• [Given records]

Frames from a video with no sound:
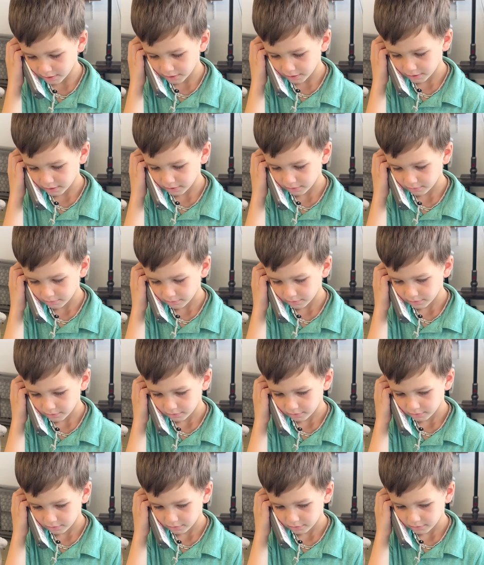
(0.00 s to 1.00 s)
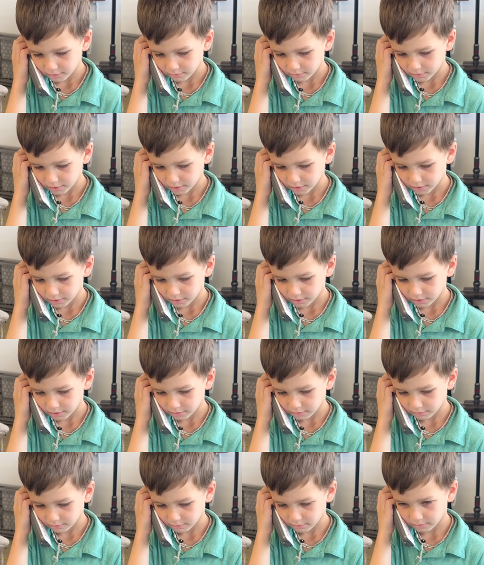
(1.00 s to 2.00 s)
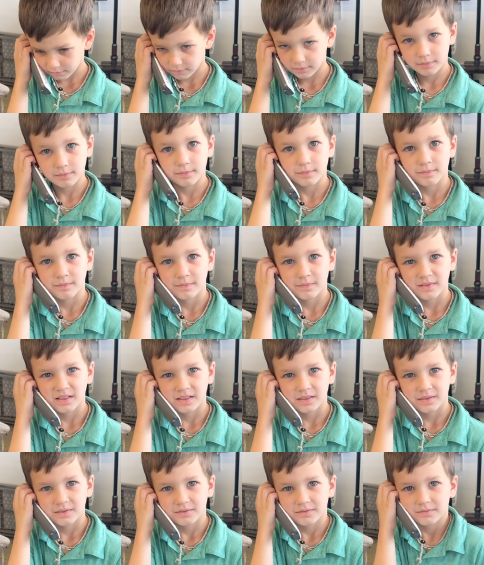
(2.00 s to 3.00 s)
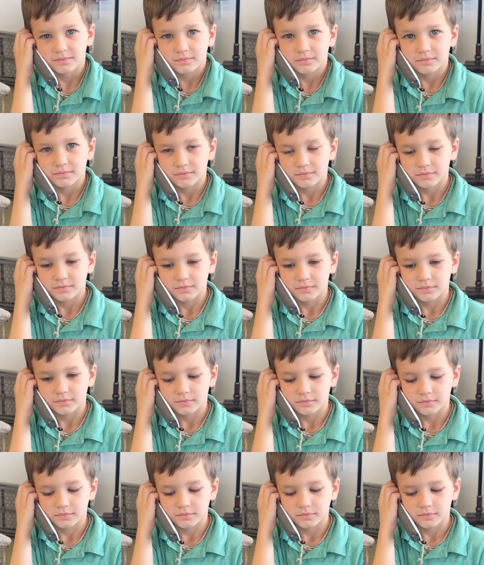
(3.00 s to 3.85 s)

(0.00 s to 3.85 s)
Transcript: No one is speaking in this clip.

==

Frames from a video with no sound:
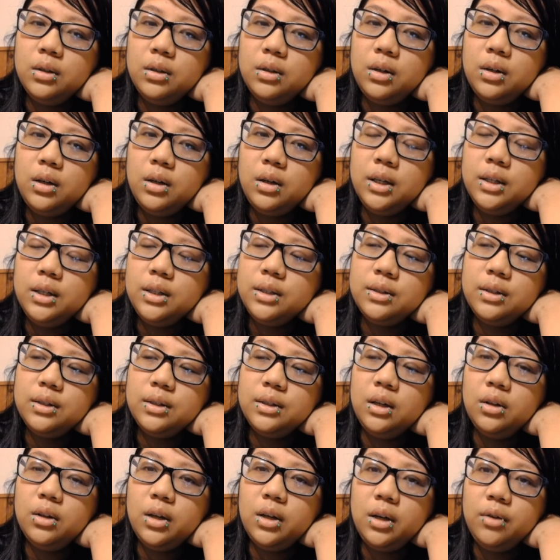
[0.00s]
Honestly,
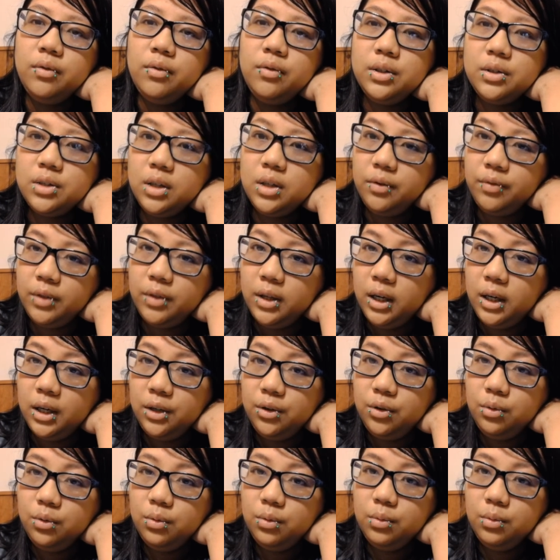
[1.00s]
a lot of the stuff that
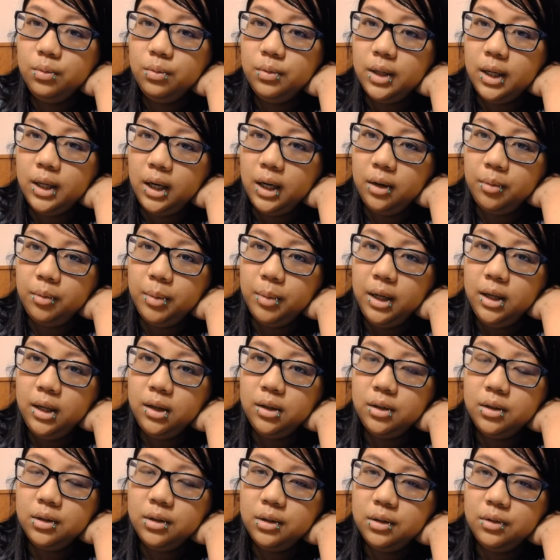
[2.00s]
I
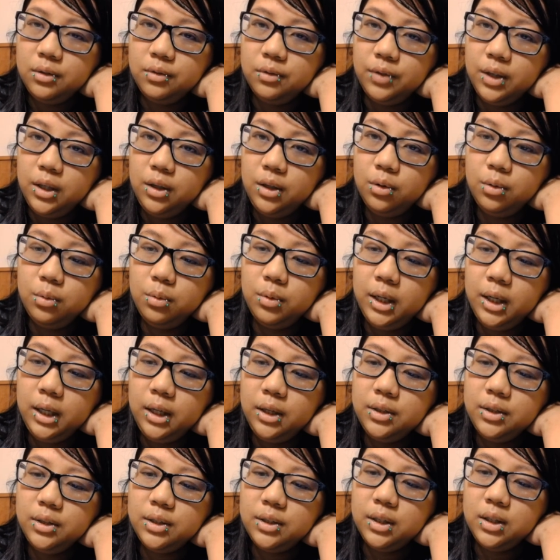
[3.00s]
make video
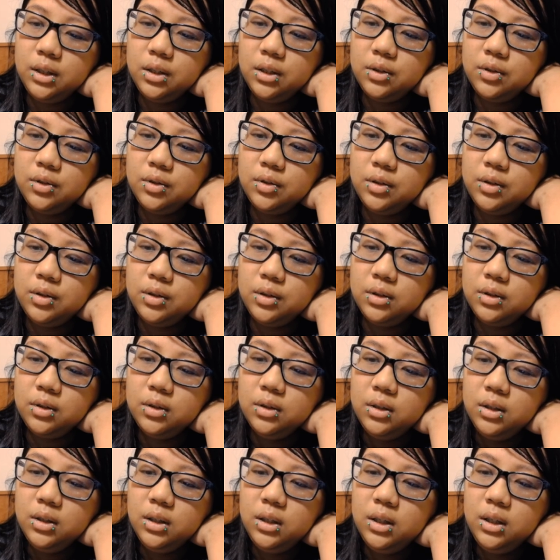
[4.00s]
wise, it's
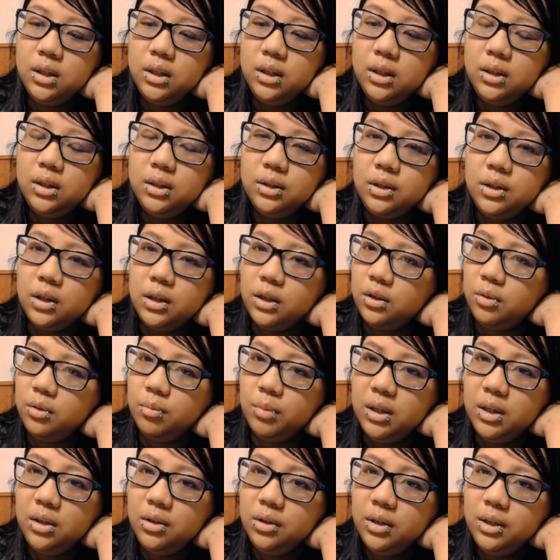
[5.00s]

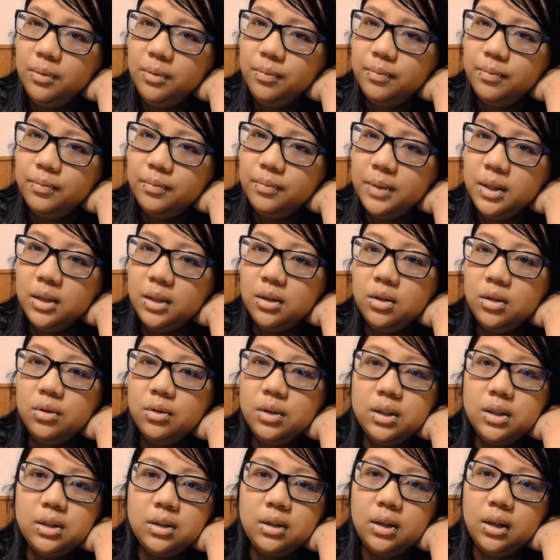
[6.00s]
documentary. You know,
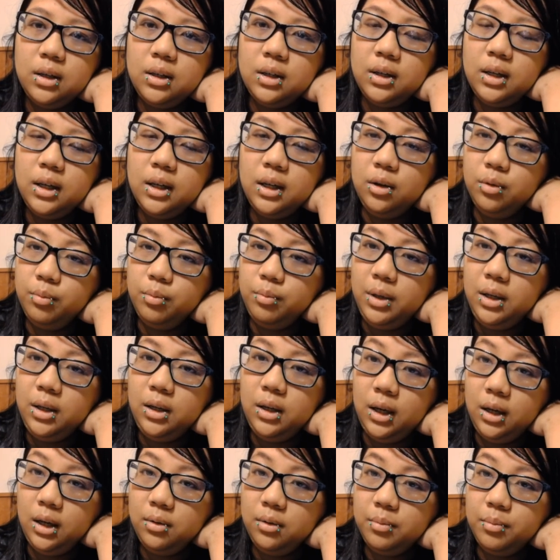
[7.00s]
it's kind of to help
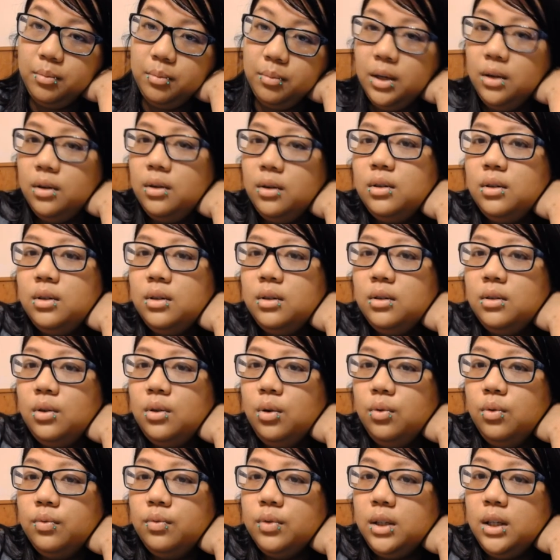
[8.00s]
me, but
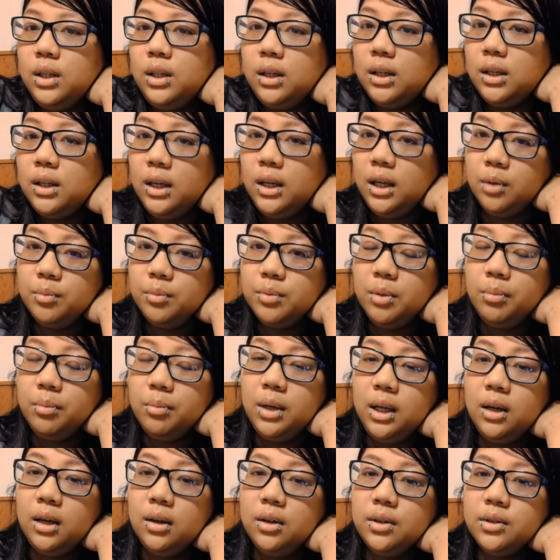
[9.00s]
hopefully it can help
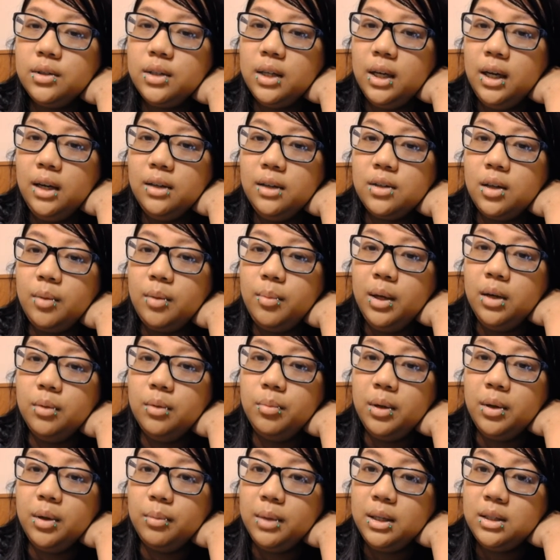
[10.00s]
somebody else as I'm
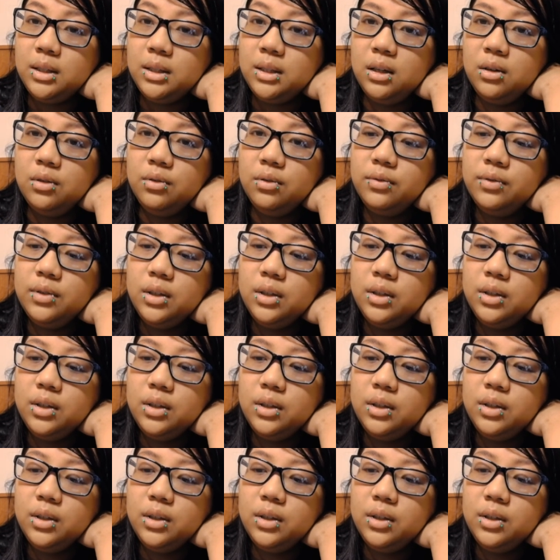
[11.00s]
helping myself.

• [Required work] Only the lines above from the one with "(1.00 s to 2.00 s)" to the one with "Transcript: No one is speaking in this clip." should be printed, both included and exactly as written; no picture belongs in the copy.

• [Result of the exercise]
(1.00 s to 2.00 s)
(2.00 s to 3.00 s)
(3.00 s to 3.85 s)

(0.00 s to 3.85 s)
Transcript: No one is speaking in this clip.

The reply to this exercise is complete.